• _Task to carry out_: Write the records out again exactly, leaving no images in.

• _Data in this exercise_:

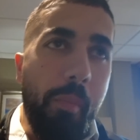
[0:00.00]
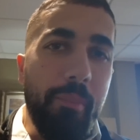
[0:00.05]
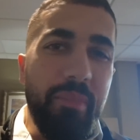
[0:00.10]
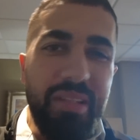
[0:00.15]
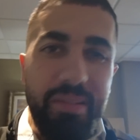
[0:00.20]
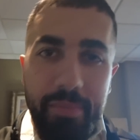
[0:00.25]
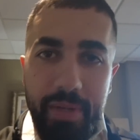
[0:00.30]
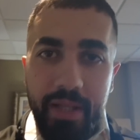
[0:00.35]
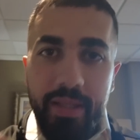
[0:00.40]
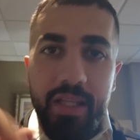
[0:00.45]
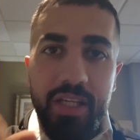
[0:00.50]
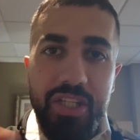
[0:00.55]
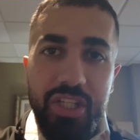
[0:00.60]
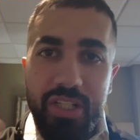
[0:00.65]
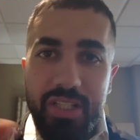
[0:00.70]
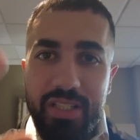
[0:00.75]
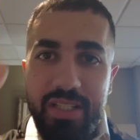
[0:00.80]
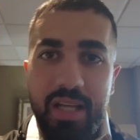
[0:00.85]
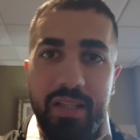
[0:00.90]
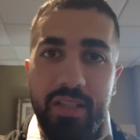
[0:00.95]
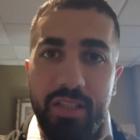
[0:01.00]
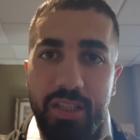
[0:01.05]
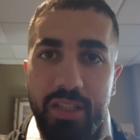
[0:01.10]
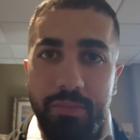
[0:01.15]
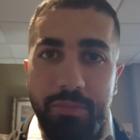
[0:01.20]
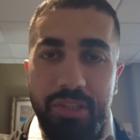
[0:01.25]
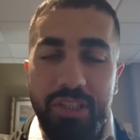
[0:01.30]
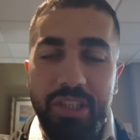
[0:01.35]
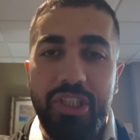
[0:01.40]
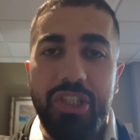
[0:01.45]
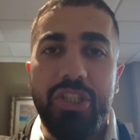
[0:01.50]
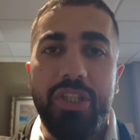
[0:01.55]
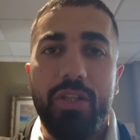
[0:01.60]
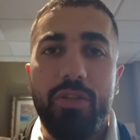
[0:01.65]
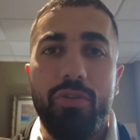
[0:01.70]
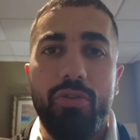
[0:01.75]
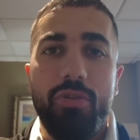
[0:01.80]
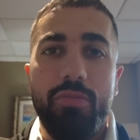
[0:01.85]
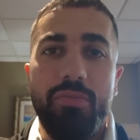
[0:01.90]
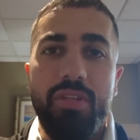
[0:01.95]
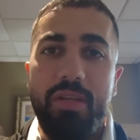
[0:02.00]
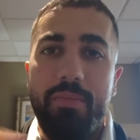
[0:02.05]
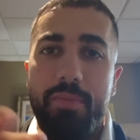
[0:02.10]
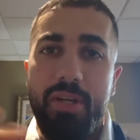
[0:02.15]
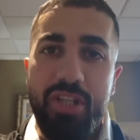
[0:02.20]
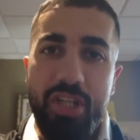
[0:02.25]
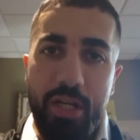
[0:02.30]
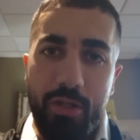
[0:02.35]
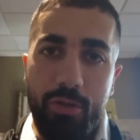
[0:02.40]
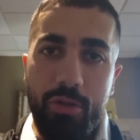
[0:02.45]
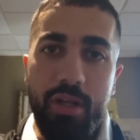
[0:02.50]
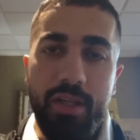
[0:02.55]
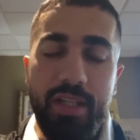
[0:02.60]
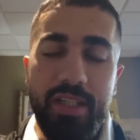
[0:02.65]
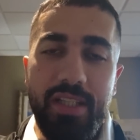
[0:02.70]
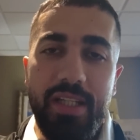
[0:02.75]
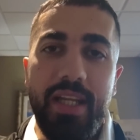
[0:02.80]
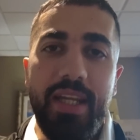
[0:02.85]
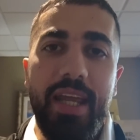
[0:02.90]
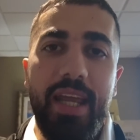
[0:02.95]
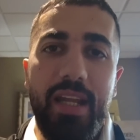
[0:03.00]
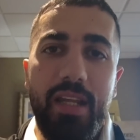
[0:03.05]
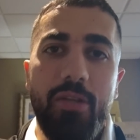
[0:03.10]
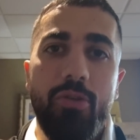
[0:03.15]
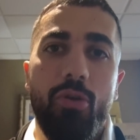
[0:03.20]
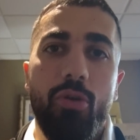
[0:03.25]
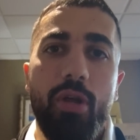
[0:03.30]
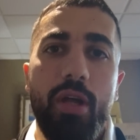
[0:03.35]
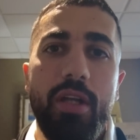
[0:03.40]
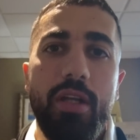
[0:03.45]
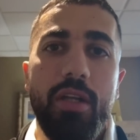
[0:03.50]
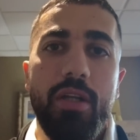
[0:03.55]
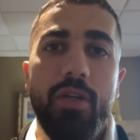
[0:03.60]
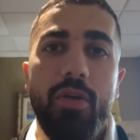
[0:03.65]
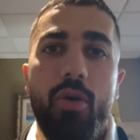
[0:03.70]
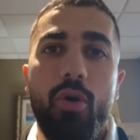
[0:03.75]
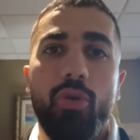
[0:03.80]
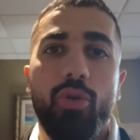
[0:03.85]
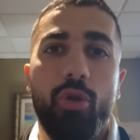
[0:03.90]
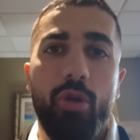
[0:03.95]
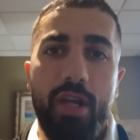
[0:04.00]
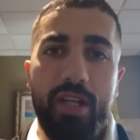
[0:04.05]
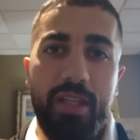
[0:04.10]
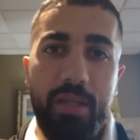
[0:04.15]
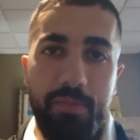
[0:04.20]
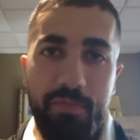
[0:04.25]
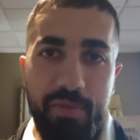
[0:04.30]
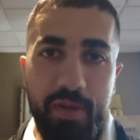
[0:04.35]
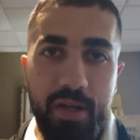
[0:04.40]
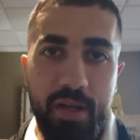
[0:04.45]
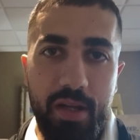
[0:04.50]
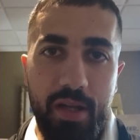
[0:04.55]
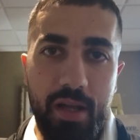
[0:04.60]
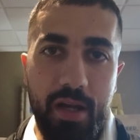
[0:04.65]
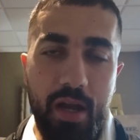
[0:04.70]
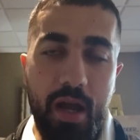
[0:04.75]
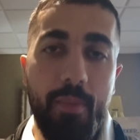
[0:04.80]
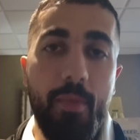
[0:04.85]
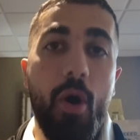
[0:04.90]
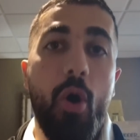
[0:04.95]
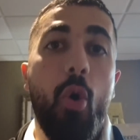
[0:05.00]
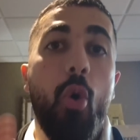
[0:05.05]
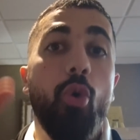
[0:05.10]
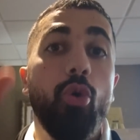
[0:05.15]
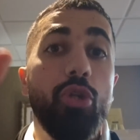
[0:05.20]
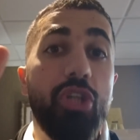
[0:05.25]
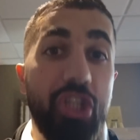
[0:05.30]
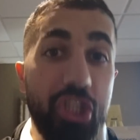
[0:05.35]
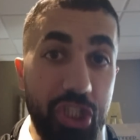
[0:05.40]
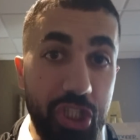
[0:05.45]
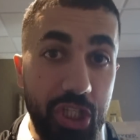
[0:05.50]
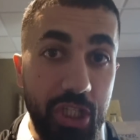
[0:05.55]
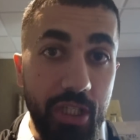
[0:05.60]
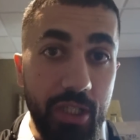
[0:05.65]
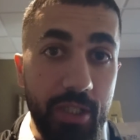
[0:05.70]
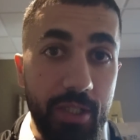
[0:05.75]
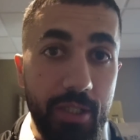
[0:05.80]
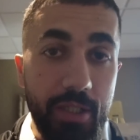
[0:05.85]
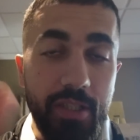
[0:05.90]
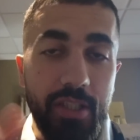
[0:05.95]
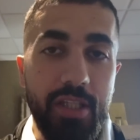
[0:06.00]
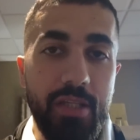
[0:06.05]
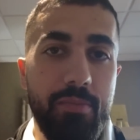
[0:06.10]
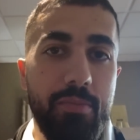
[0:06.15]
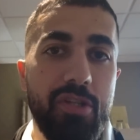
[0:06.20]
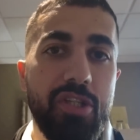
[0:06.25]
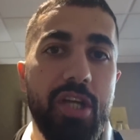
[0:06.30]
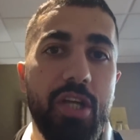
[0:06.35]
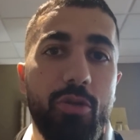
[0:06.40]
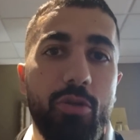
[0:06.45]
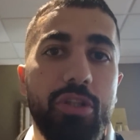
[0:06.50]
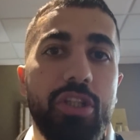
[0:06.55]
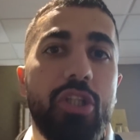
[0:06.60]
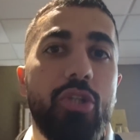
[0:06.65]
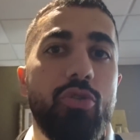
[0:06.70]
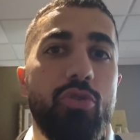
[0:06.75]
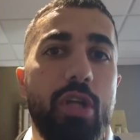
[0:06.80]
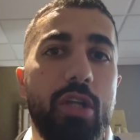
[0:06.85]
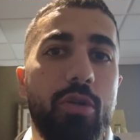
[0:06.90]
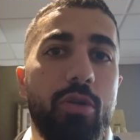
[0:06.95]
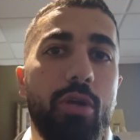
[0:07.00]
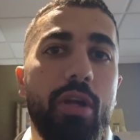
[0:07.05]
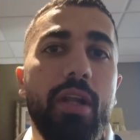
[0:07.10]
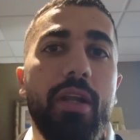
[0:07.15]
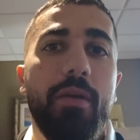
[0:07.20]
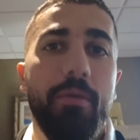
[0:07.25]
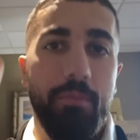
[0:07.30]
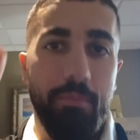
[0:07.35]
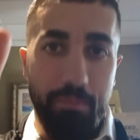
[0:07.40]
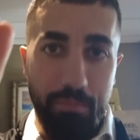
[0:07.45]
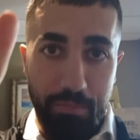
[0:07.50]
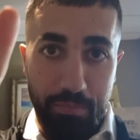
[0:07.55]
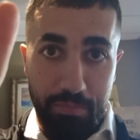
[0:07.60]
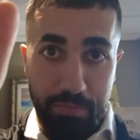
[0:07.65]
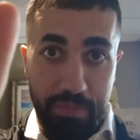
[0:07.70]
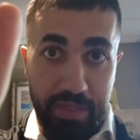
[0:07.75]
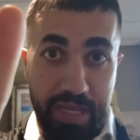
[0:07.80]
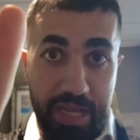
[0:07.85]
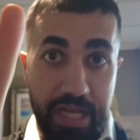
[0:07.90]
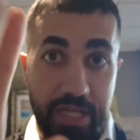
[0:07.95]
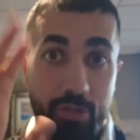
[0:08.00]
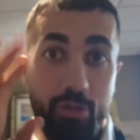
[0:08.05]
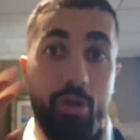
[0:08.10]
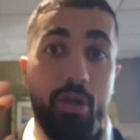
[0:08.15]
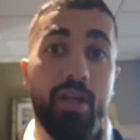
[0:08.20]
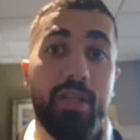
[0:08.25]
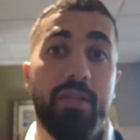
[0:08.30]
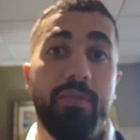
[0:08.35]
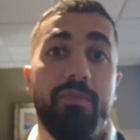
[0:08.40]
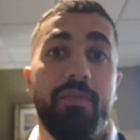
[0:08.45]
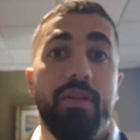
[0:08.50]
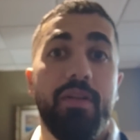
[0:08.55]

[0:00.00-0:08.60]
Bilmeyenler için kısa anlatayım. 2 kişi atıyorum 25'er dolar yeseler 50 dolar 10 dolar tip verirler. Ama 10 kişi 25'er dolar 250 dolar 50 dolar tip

• _Expected output_:
[0:00.00]
[0:00.05]
[0:00.10]
[0:00.15]
[0:00.20]
[0:00.25]
[0:00.30]
[0:00.35]
[0:00.40]
[0:00.45]
[0:00.50]
[0:00.55]
[0:00.60]
[0:00.65]
[0:00.70]
[0:00.75]
[0:00.80]
[0:00.85]
[0:00.90]
[0:00.95]
[0:01.00]
[0:01.05]
[0:01.10]
[0:01.15]
[0:01.20]
[0:01.25]
[0:01.30]
[0:01.35]
[0:01.40]
[0:01.45]
[0:01.50]
[0:01.55]
[0:01.60]
[0:01.65]
[0:01.70]
[0:01.75]
[0:01.80]
[0:01.85]
[0:01.90]
[0:01.95]
[0:02.00]
[0:02.05]
[0:02.10]
[0:02.15]
[0:02.20]
[0:02.25]
[0:02.30]
[0:02.35]
[0:02.40]
[0:02.45]
[0:02.50]
[0:02.55]
[0:02.60]
[0:02.65]
[0:02.70]
[0:02.75]
[0:02.80]
[0:02.85]
[0:02.90]
[0:02.95]
[0:03.00]
[0:03.05]
[0:03.10]
[0:03.15]
[0:03.20]
[0:03.25]
[0:03.30]
[0:03.35]
[0:03.40]
[0:03.45]
[0:03.50]
[0:03.55]
[0:03.60]
[0:03.65]
[0:03.70]
[0:03.75]
[0:03.80]
[0:03.85]
[0:03.90]
[0:03.95]
[0:04.00]
[0:04.05]
[0:04.10]
[0:04.15]
[0:04.20]
[0:04.25]
[0:04.30]
[0:04.35]
[0:04.40]
[0:04.45]
[0:04.50]
[0:04.55]
[0:04.60]
[0:04.65]
[0:04.70]
[0:04.75]
[0:04.80]
[0:04.85]
[0:04.90]
[0:04.95]
[0:05.00]
[0:05.05]
[0:05.10]
[0:05.15]
[0:05.20]
[0:05.25]
[0:05.30]
[0:05.35]
[0:05.40]
[0:05.45]
[0:05.50]
[0:05.55]
[0:05.60]
[0:05.65]
[0:05.70]
[0:05.75]
[0:05.80]
[0:05.85]
[0:05.90]
[0:05.95]
[0:06.00]
[0:06.05]
[0:06.10]
[0:06.15]
[0:06.20]
[0:06.25]
[0:06.30]
[0:06.35]
[0:06.40]
[0:06.45]
[0:06.50]
[0:06.55]
[0:06.60]
[0:06.65]
[0:06.70]
[0:06.75]
[0:06.80]
[0:06.85]
[0:06.90]
[0:06.95]
[0:07.00]
[0:07.05]
[0:07.10]
[0:07.15]
[0:07.20]
[0:07.25]
[0:07.30]
[0:07.35]
[0:07.40]
[0:07.45]
[0:07.50]
[0:07.55]
[0:07.60]
[0:07.65]
[0:07.70]
[0:07.75]
[0:07.80]
[0:07.85]
[0:07.90]
[0:07.95]
[0:08.00]
[0:08.05]
[0:08.10]
[0:08.15]
[0:08.20]
[0:08.25]
[0:08.30]
[0:08.35]
[0:08.40]
[0:08.45]
[0:08.50]
[0:08.55]

[0:00.00-0:08.60]
Bilmeyenler için kısa anlatayım. 2 kişi atıyorum 25'er dolar yeseler 50 dolar 10 dolar tip verirler. Ama 10 kişi 25'er dolar 250 dolar 50 dolar tip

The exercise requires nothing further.